Content starts
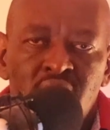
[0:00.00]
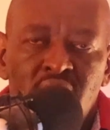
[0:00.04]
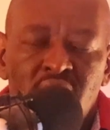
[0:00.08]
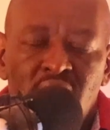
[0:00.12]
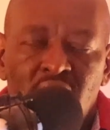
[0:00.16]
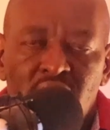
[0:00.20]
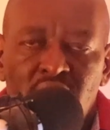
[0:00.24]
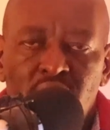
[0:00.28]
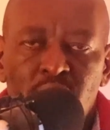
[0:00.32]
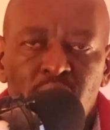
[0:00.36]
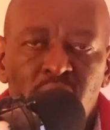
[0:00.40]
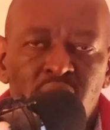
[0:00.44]

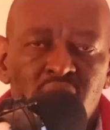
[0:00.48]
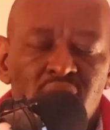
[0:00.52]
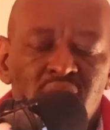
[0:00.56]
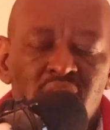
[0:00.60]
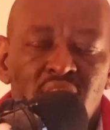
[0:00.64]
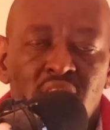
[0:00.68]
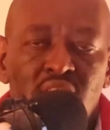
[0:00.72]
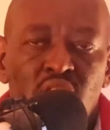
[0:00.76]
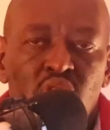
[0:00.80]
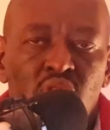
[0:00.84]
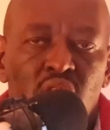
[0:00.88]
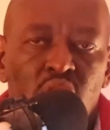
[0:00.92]
That means
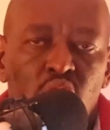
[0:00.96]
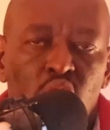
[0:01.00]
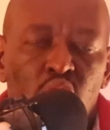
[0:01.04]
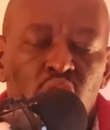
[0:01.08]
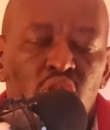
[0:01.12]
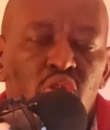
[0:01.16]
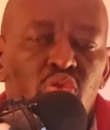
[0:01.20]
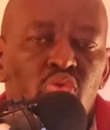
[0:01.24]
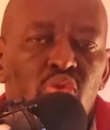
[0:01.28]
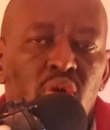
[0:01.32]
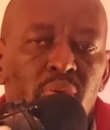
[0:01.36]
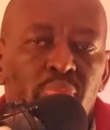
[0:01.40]
that you are
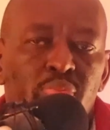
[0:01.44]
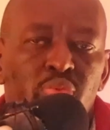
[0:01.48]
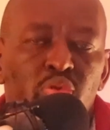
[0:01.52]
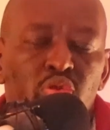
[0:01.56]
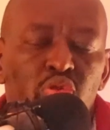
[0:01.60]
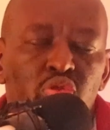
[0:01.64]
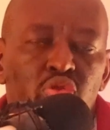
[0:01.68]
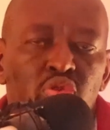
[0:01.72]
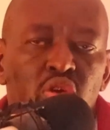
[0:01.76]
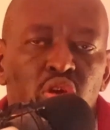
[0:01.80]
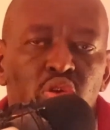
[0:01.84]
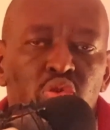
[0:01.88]
going to
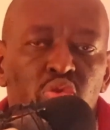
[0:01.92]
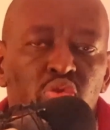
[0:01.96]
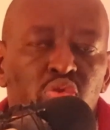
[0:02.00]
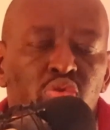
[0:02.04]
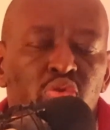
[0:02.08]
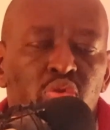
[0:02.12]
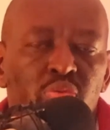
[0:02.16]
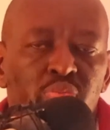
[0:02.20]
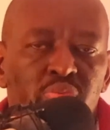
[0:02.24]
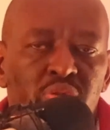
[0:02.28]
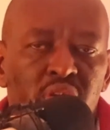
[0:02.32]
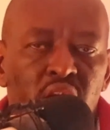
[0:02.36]
approach your
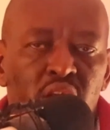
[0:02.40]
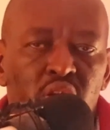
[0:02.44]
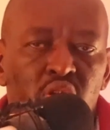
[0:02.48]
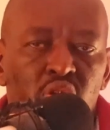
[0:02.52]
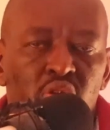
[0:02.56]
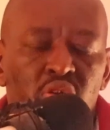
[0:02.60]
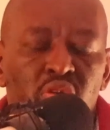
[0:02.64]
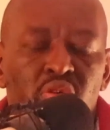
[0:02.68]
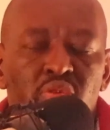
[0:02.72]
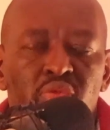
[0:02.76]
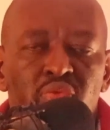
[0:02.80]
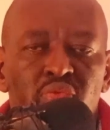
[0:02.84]
YouTube
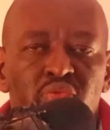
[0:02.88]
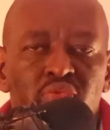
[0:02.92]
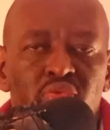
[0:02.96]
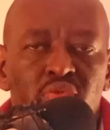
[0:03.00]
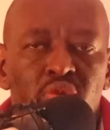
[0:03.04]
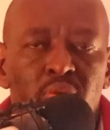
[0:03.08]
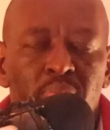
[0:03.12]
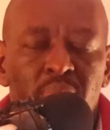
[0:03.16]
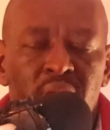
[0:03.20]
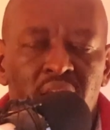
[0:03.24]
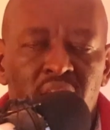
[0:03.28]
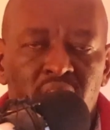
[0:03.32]
channel
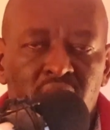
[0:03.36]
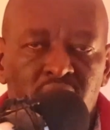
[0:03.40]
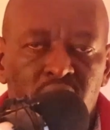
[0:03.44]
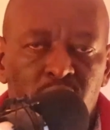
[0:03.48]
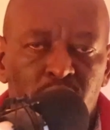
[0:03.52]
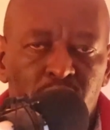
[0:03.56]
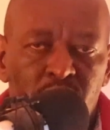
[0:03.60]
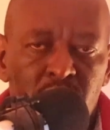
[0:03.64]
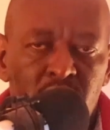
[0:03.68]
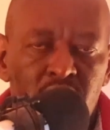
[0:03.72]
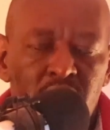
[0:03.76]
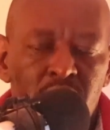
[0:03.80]
from an
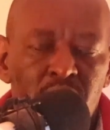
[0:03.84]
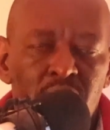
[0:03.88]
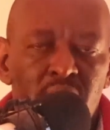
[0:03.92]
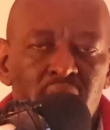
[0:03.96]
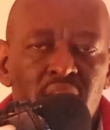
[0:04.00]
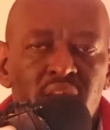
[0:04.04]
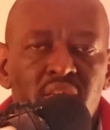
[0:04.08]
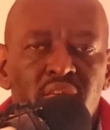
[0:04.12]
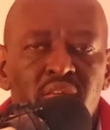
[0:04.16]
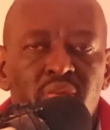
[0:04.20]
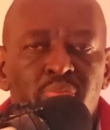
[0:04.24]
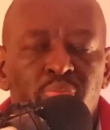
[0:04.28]

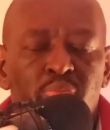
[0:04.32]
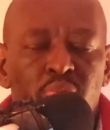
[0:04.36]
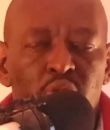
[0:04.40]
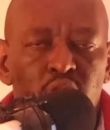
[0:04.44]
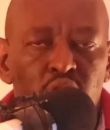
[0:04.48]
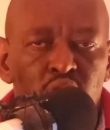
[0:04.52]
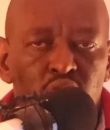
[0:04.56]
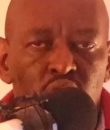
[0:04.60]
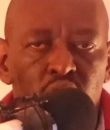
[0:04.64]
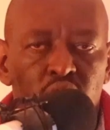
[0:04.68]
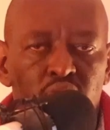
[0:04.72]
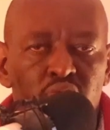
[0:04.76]
experiment
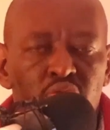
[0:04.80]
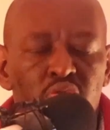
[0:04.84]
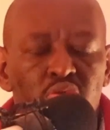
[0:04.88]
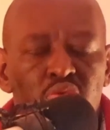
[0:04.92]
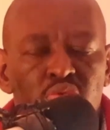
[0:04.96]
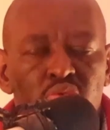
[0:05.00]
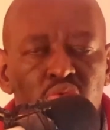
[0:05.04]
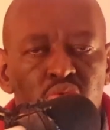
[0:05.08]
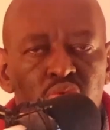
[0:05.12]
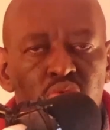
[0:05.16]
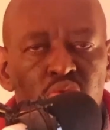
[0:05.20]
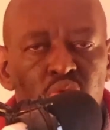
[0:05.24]
point of
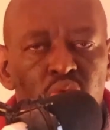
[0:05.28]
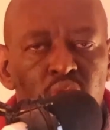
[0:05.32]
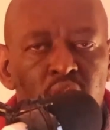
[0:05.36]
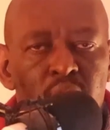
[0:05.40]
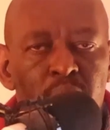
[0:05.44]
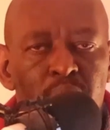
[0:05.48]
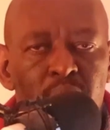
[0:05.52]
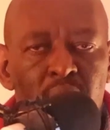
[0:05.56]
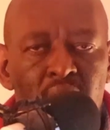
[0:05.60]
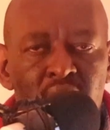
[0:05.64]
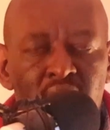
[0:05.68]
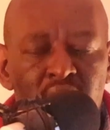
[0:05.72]
view,
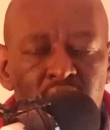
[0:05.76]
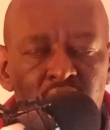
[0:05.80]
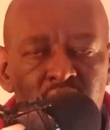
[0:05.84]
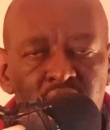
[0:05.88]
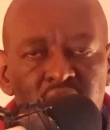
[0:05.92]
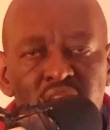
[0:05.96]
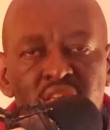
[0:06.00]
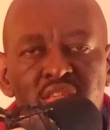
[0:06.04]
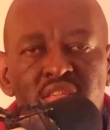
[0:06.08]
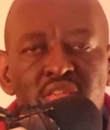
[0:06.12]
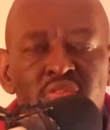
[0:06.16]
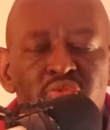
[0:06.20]
whereby
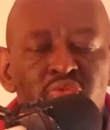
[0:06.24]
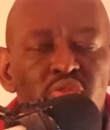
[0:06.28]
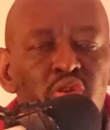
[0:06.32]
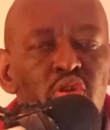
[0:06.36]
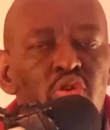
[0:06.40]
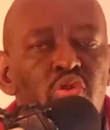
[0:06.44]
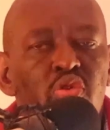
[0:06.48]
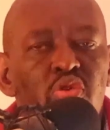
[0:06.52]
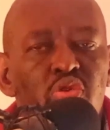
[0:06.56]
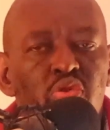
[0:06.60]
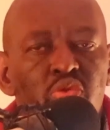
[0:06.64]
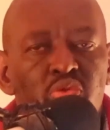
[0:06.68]
each
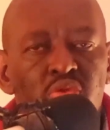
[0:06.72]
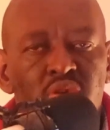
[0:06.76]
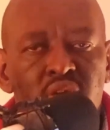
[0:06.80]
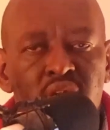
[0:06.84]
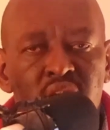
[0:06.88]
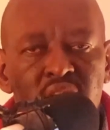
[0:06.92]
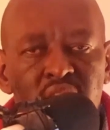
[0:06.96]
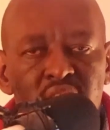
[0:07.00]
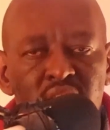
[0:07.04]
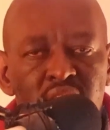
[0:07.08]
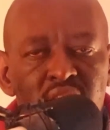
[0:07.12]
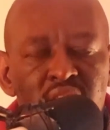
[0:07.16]
video you
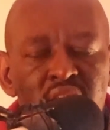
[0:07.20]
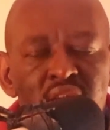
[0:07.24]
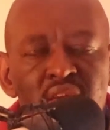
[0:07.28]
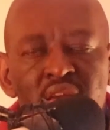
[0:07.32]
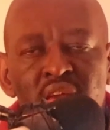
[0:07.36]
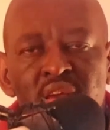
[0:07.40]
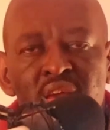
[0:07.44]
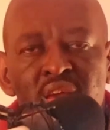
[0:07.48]
create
Content ends
■ Problem
The entries above need to be printed again exactly; please exclude all pictures.

■ Finished task
[0:00.00]
[0:00.04]
[0:00.08]
[0:00.12]
[0:00.16]
[0:00.20]
[0:00.24]
[0:00.28]
[0:00.32]
[0:00.36]
[0:00.40]
[0:00.44]

[0:00.48]
[0:00.52]
[0:00.56]
[0:00.60]
[0:00.64]
[0:00.68]
[0:00.72]
[0:00.76]
[0:00.80]
[0:00.84]
[0:00.88]
[0:00.92]
That means
[0:00.96]
[0:01.00]
[0:01.04]
[0:01.08]
[0:01.12]
[0:01.16]
[0:01.20]
[0:01.24]
[0:01.28]
[0:01.32]
[0:01.36]
[0:01.40]
that you are
[0:01.44]
[0:01.48]
[0:01.52]
[0:01.56]
[0:01.60]
[0:01.64]
[0:01.68]
[0:01.72]
[0:01.76]
[0:01.80]
[0:01.84]
[0:01.88]
going to
[0:01.92]
[0:01.96]
[0:02.00]
[0:02.04]
[0:02.08]
[0:02.12]
[0:02.16]
[0:02.20]
[0:02.24]
[0:02.28]
[0:02.32]
[0:02.36]
approach your
[0:02.40]
[0:02.44]
[0:02.48]
[0:02.52]
[0:02.56]
[0:02.60]
[0:02.64]
[0:02.68]
[0:02.72]
[0:02.76]
[0:02.80]
[0:02.84]
YouTube
[0:02.88]
[0:02.92]
[0:02.96]
[0:03.00]
[0:03.04]
[0:03.08]
[0:03.12]
[0:03.16]
[0:03.20]
[0:03.24]
[0:03.28]
[0:03.32]
channel
[0:03.36]
[0:03.40]
[0:03.44]
[0:03.48]
[0:03.52]
[0:03.56]
[0:03.60]
[0:03.64]
[0:03.68]
[0:03.72]
[0:03.76]
[0:03.80]
from an
[0:03.84]
[0:03.88]
[0:03.92]
[0:03.96]
[0:04.00]
[0:04.04]
[0:04.08]
[0:04.12]
[0:04.16]
[0:04.20]
[0:04.24]
[0:04.28]

[0:04.32]
[0:04.36]
[0:04.40]
[0:04.44]
[0:04.48]
[0:04.52]
[0:04.56]
[0:04.60]
[0:04.64]
[0:04.68]
[0:04.72]
[0:04.76]
experiment
[0:04.80]
[0:04.84]
[0:04.88]
[0:04.92]
[0:04.96]
[0:05.00]
[0:05.04]
[0:05.08]
[0:05.12]
[0:05.16]
[0:05.20]
[0:05.24]
point of
[0:05.28]
[0:05.32]
[0:05.36]
[0:05.40]
[0:05.44]
[0:05.48]
[0:05.52]
[0:05.56]
[0:05.60]
[0:05.64]
[0:05.68]
[0:05.72]
view,
[0:05.76]
[0:05.80]
[0:05.84]
[0:05.88]
[0:05.92]
[0:05.96]
[0:06.00]
[0:06.04]
[0:06.08]
[0:06.12]
[0:06.16]
[0:06.20]
whereby
[0:06.24]
[0:06.28]
[0:06.32]
[0:06.36]
[0:06.40]
[0:06.44]
[0:06.48]
[0:06.52]
[0:06.56]
[0:06.60]
[0:06.64]
[0:06.68]
each
[0:06.72]
[0:06.76]
[0:06.80]
[0:06.84]
[0:06.88]
[0:06.92]
[0:06.96]
[0:07.00]
[0:07.04]
[0:07.08]
[0:07.12]
[0:07.16]
video you
[0:07.20]
[0:07.24]
[0:07.28]
[0:07.32]
[0:07.36]
[0:07.40]
[0:07.44]
[0:07.48]
create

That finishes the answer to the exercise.